善良なカナダ人の書いた、善良な短編小説集であった。
けっこう評判が良いようなので期待していたのだが、期待以上に素晴らしい1冊だった。
O・ヘンリの小説を、もっとハートフルにして、テーマを「家族」に絞った小説集という印象。
O・ヘンリも好きだが、たくさんある短編の中には薄ら寒いような作品もあるが『輝ける灰色の贈り物』はその辺が、ちょっと違うような気がした。
輝ける灰色の贈り物
舞台は、スコットランド高地からの移民の島カナダ、ケープ・ブレトン。
美しく苛酷な自然の中で、漁師や坑夫を生業とし、脈々と流れる“血”への思いを胸に人々は生きている。
祖父母、親、そしてこれからの道を探す子の、世代間の相克と絆、孤独、別れ、死の様を、語りつぐ物語として静かに鮮明に紡いだ、寡作の名手による最初の8篇。
アマゾンより引用
感想
この作品に登場する市井の人達は、いうなれば路傍に咲く野の花のように、派手でもなく、めったに注目されることもないが、しかし着実に一生懸命に日々を暮らしていた。
真面目で平凡に生きるだけが取り得と言うのかな。
お人よしとか、善人とか、そういう類の人達なのだ。
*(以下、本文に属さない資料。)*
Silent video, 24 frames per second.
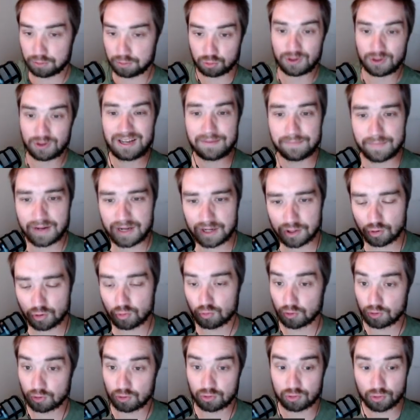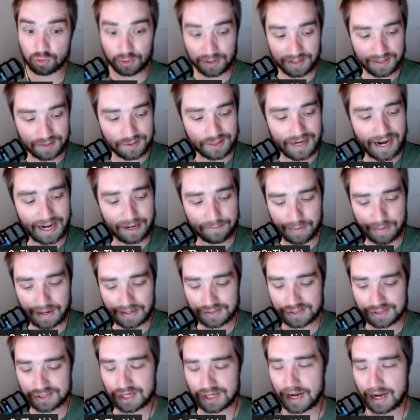premier recruiting
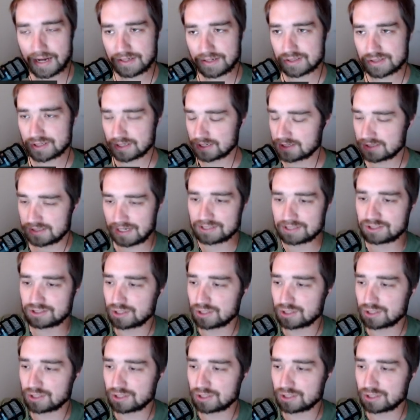database sites, and it's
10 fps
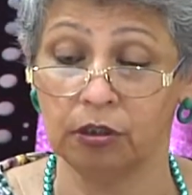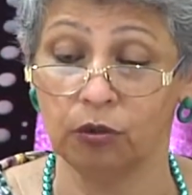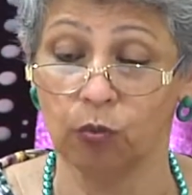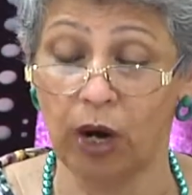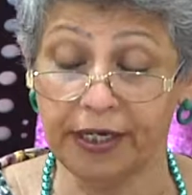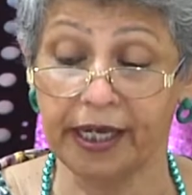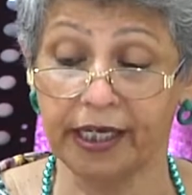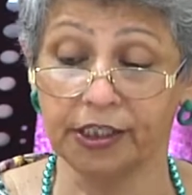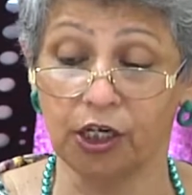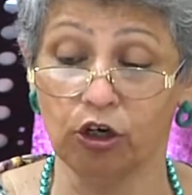one day
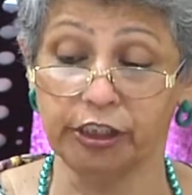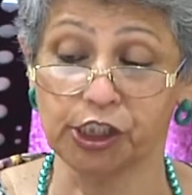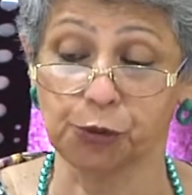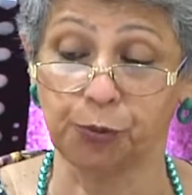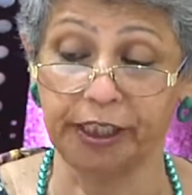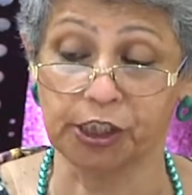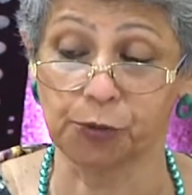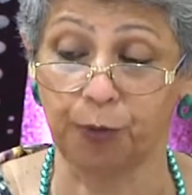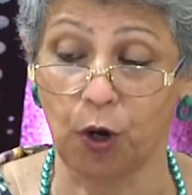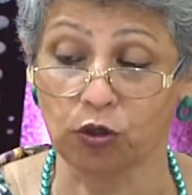the Holy Spirit
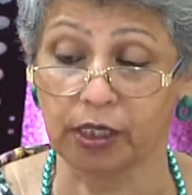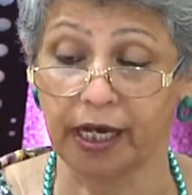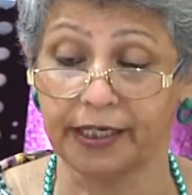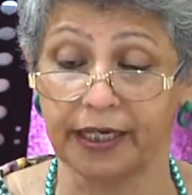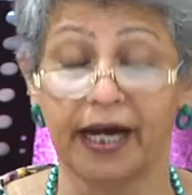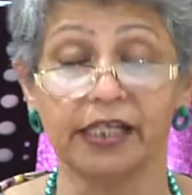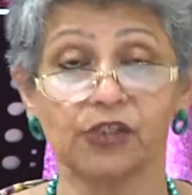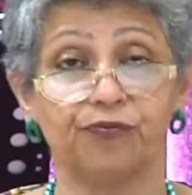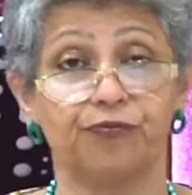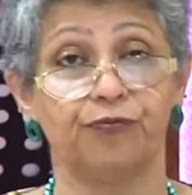spoke and
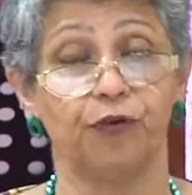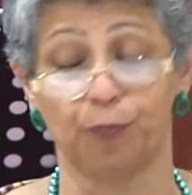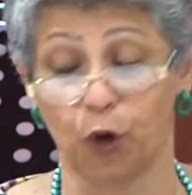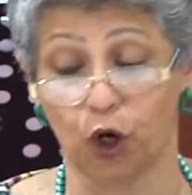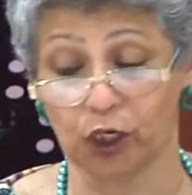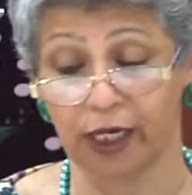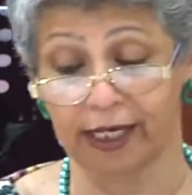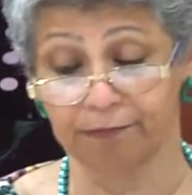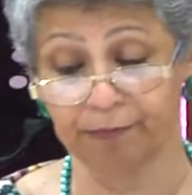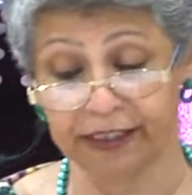asked for Paul
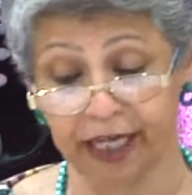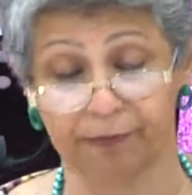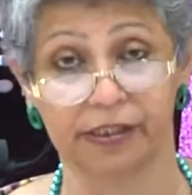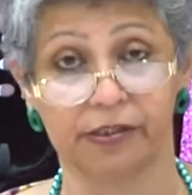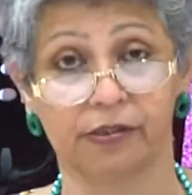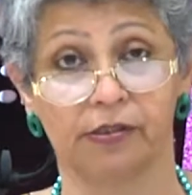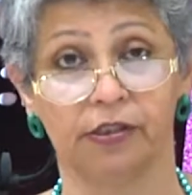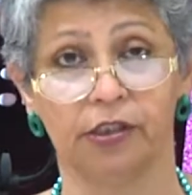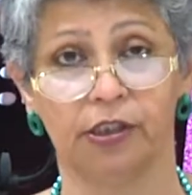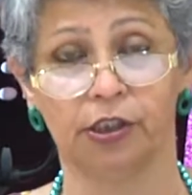and Barnabas
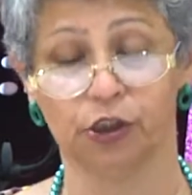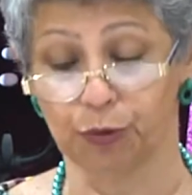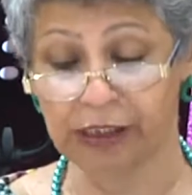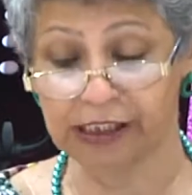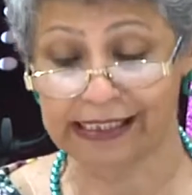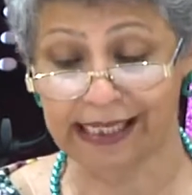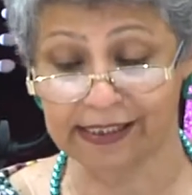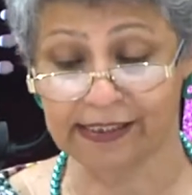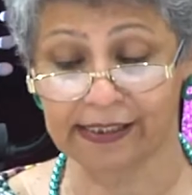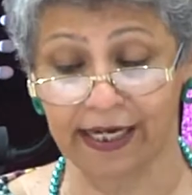to be set
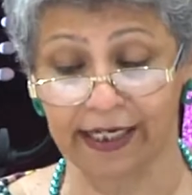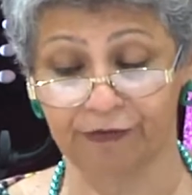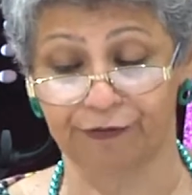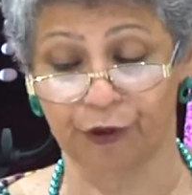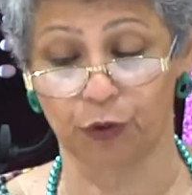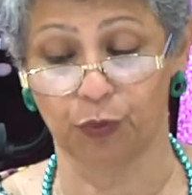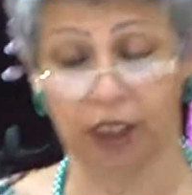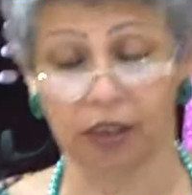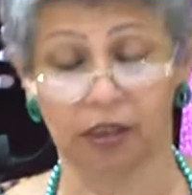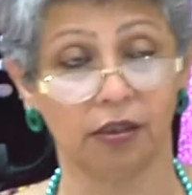aside for the
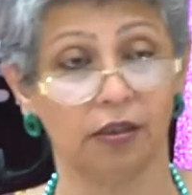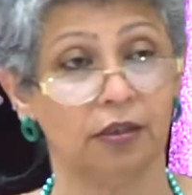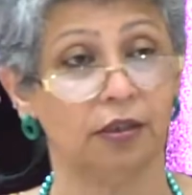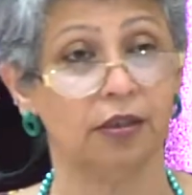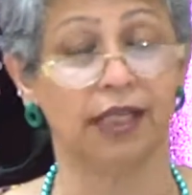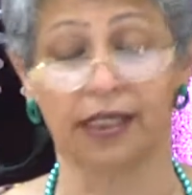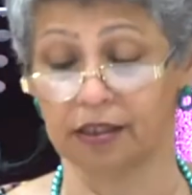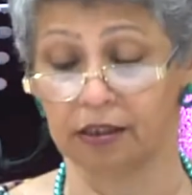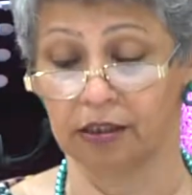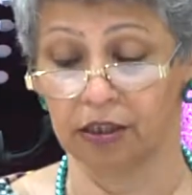work that
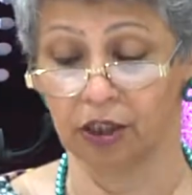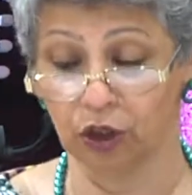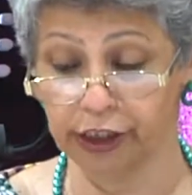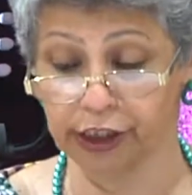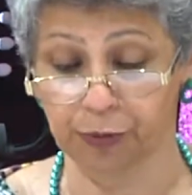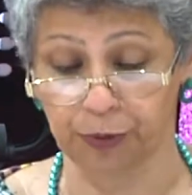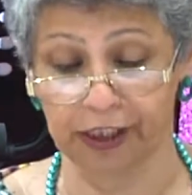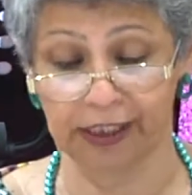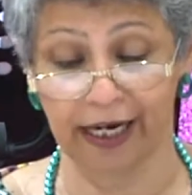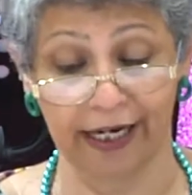the Holy
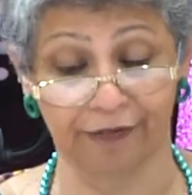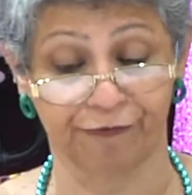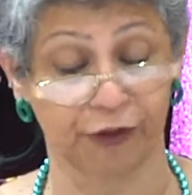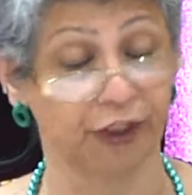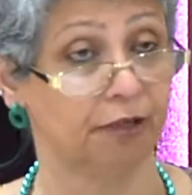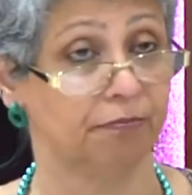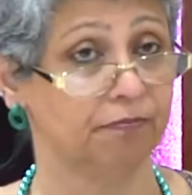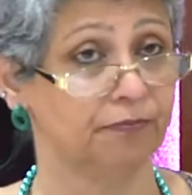Spirit had for them.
たぶん自分の周りにもいるような、そんな人達の小さな小さなエピソードに、心を揺さぶられてしまった。
どんな人も、それぞれに複雑な想いを抱えて生きているのだなぁ……なんて。
現実社会では「正直者が馬鹿をみる」なんてことは当たり前で通ってしまいがちだ。この小説に登場するような人は、割りの合わないようなことばかり。
個人的には「いい人」であることが、必ずしも幸せだとは思えないのだが、それでも、まっとうに生きる人の姿には、うっかり感動してしまうようだ。
どの作品もそれぞれに味わいがあって良かったけれど、私が1番気に入ったのは『船』という作品だった。
漁師の父親と息子の物語だった。
息子が父を想いつつ「自分本位の夢や好きなことを追い続ける人生より、ほんとうはしたくないことをして過ごす人生のほうがはるかに勇敢だと思った」というくだりに、胸がキューッと熱くなってしまったのだ。
まったくもって、その通り。私は「何かに熱くなる人」が好きだし、そういう人を素敵だと思っている。
本当に偉い人というのは、その辺を歩いている、ただのオジチャンだったり、オバチャンだったり、オジイチャンやオバアチャンだったりするのだろうなぁ。
たぶん、みんなそのことに気がついているのだろうけれど、それを言葉で上手く表現するのは、あんがい難しいように思う。
外国が舞台の作品だが「家族」がテーマになっているだけに、どの国の人にも通じる部分があるんじゃないかなぁ……と思う。
やはり家族って言うのは、もっとも小さな社会の単位なだけに、どの家族にも軋轢や葛藤があるわけで。
なかなかなサザエさん一家のようにはいかないのが現実っものだ。
カナダの風俗や、国民性のようなもの知るだけでも楽しい作品だと思うし、懸命に働く人々の姿を味わうだけでも良いと思う。
私はアリステア・マクラウドの作品を読むのは初めてだけれど、カナダで人気のある作家さんだというのは、なんだか分かるような気がした。明けの明星のように美しい短編集だと思った。